EXTRACTED DATA:
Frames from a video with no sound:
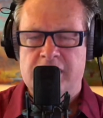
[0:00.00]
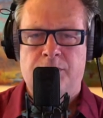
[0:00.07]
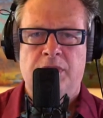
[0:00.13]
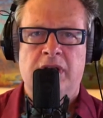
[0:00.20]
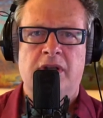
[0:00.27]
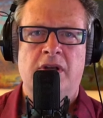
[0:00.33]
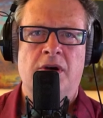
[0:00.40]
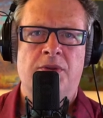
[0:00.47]
as
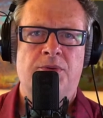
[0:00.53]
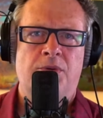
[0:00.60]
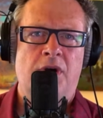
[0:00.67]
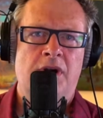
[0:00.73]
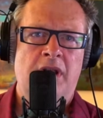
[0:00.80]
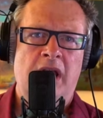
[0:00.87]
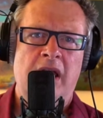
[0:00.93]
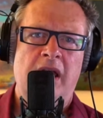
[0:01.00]
we go through
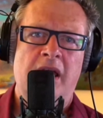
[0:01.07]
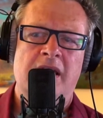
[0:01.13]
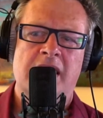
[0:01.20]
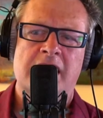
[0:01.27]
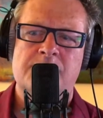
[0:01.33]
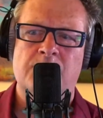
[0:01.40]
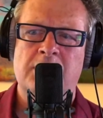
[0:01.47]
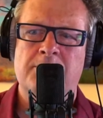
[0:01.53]
our day and
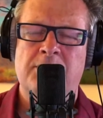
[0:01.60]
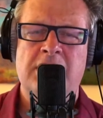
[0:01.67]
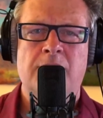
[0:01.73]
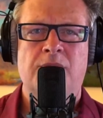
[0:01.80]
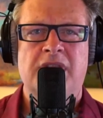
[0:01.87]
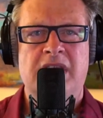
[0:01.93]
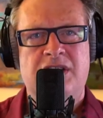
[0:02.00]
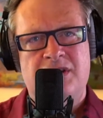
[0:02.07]
as we be
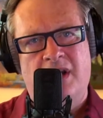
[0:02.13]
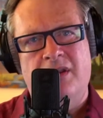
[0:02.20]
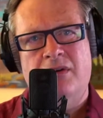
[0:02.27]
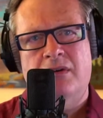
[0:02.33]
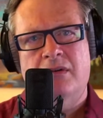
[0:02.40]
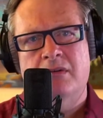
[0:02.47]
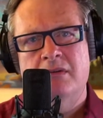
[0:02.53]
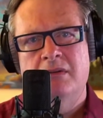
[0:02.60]
with each
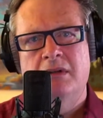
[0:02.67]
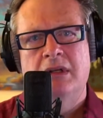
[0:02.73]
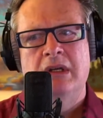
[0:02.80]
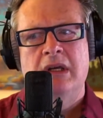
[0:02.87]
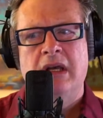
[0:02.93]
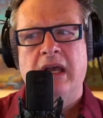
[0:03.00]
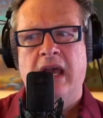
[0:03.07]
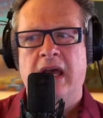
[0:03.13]
other.
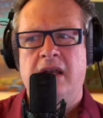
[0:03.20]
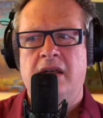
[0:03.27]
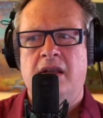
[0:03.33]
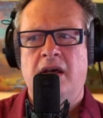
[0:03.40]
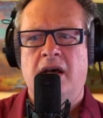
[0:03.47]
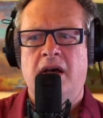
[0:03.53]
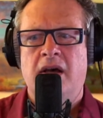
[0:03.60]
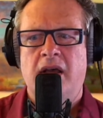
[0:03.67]
And
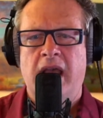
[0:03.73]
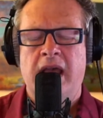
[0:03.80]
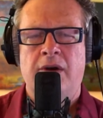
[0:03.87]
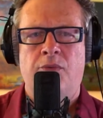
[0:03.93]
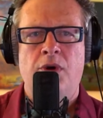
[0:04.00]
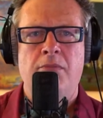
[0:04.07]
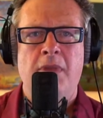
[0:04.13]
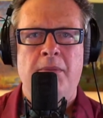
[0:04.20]

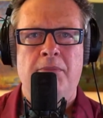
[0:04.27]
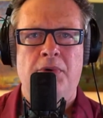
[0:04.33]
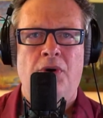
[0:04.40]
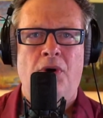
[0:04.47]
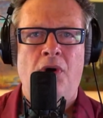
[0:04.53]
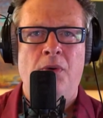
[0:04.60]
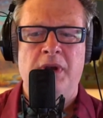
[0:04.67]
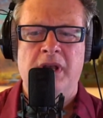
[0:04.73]
remember
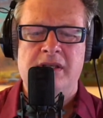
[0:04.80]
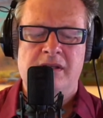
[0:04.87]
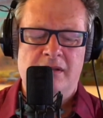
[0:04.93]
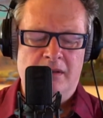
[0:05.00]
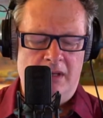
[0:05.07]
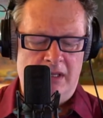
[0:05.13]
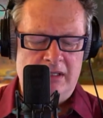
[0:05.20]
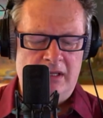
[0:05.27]

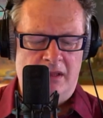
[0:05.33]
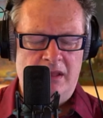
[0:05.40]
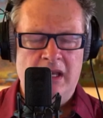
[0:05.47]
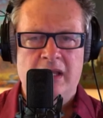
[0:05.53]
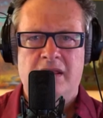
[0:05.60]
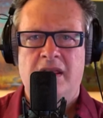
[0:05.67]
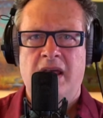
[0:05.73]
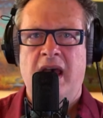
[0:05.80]
always to
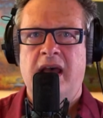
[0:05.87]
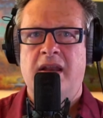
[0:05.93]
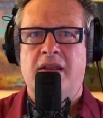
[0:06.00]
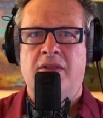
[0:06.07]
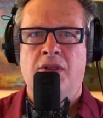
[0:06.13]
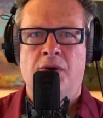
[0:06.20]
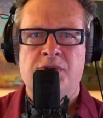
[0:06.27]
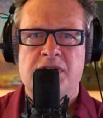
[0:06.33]
think that
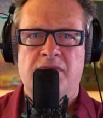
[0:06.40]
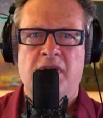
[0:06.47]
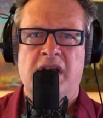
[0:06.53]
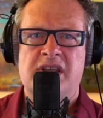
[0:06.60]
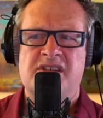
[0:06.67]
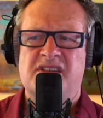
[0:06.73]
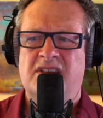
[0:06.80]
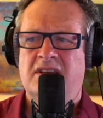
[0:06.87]
those of
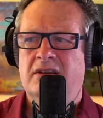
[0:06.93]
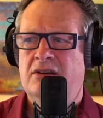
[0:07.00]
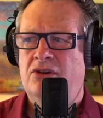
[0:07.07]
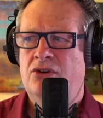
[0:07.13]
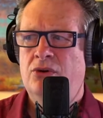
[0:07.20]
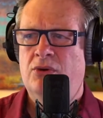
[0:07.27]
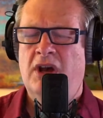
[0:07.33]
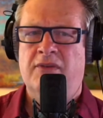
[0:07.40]
us
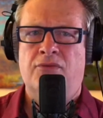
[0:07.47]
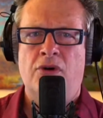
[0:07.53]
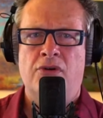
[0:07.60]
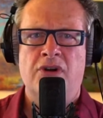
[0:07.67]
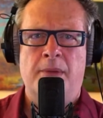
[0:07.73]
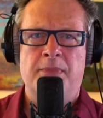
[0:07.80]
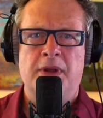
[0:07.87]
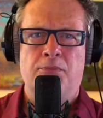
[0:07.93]
who have
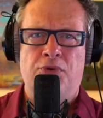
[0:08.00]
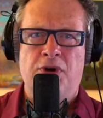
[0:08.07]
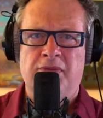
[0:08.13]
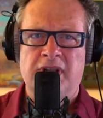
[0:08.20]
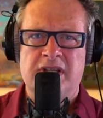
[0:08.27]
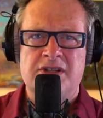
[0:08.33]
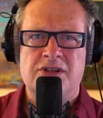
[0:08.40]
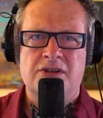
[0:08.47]
grown up in
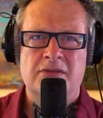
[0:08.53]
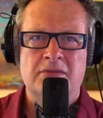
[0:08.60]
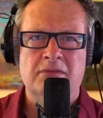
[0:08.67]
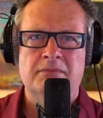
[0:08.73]
privilege,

WORK ORDER:
An exact copy of all the entries is required, and it must contain no pictures.

EXERCISE RESPONSE:
Frames from a video with no sound:
[0:00.00]
[0:00.07]
[0:00.13]
[0:00.20]
[0:00.27]
[0:00.33]
[0:00.40]
[0:00.47]
as
[0:00.53]
[0:00.60]
[0:00.67]
[0:00.73]
[0:00.80]
[0:00.87]
[0:00.93]
[0:01.00]
we go through
[0:01.07]
[0:01.13]
[0:01.20]
[0:01.27]
[0:01.33]
[0:01.40]
[0:01.47]
[0:01.53]
our day and
[0:01.60]
[0:01.67]
[0:01.73]
[0:01.80]
[0:01.87]
[0:01.93]
[0:02.00]
[0:02.07]
as we be
[0:02.13]
[0:02.20]
[0:02.27]
[0:02.33]
[0:02.40]
[0:02.47]
[0:02.53]
[0:02.60]
with each
[0:02.67]
[0:02.73]
[0:02.80]
[0:02.87]
[0:02.93]
[0:03.00]
[0:03.07]
[0:03.13]
other.
[0:03.20]
[0:03.27]
[0:03.33]
[0:03.40]
[0:03.47]
[0:03.53]
[0:03.60]
[0:03.67]
And
[0:03.73]
[0:03.80]
[0:03.87]
[0:03.93]
[0:04.00]
[0:04.07]
[0:04.13]
[0:04.20]

[0:04.27]
[0:04.33]
[0:04.40]
[0:04.47]
[0:04.53]
[0:04.60]
[0:04.67]
[0:04.73]
remember
[0:04.80]
[0:04.87]
[0:04.93]
[0:05.00]
[0:05.07]
[0:05.13]
[0:05.20]
[0:05.27]

[0:05.33]
[0:05.40]
[0:05.47]
[0:05.53]
[0:05.60]
[0:05.67]
[0:05.73]
[0:05.80]
always to
[0:05.87]
[0:05.93]
[0:06.00]
[0:06.07]
[0:06.13]
[0:06.20]
[0:06.27]
[0:06.33]
think that
[0:06.40]
[0:06.47]
[0:06.53]
[0:06.60]
[0:06.67]
[0:06.73]
[0:06.80]
[0:06.87]
those of
[0:06.93]
[0:07.00]
[0:07.07]
[0:07.13]
[0:07.20]
[0:07.27]
[0:07.33]
[0:07.40]
us
[0:07.47]
[0:07.53]
[0:07.60]
[0:07.67]
[0:07.73]
[0:07.80]
[0:07.87]
[0:07.93]
who have
[0:08.00]
[0:08.07]
[0:08.13]
[0:08.20]
[0:08.27]
[0:08.33]
[0:08.40]
[0:08.47]
grown up in
[0:08.53]
[0:08.60]
[0:08.67]
[0:08.73]
privilege,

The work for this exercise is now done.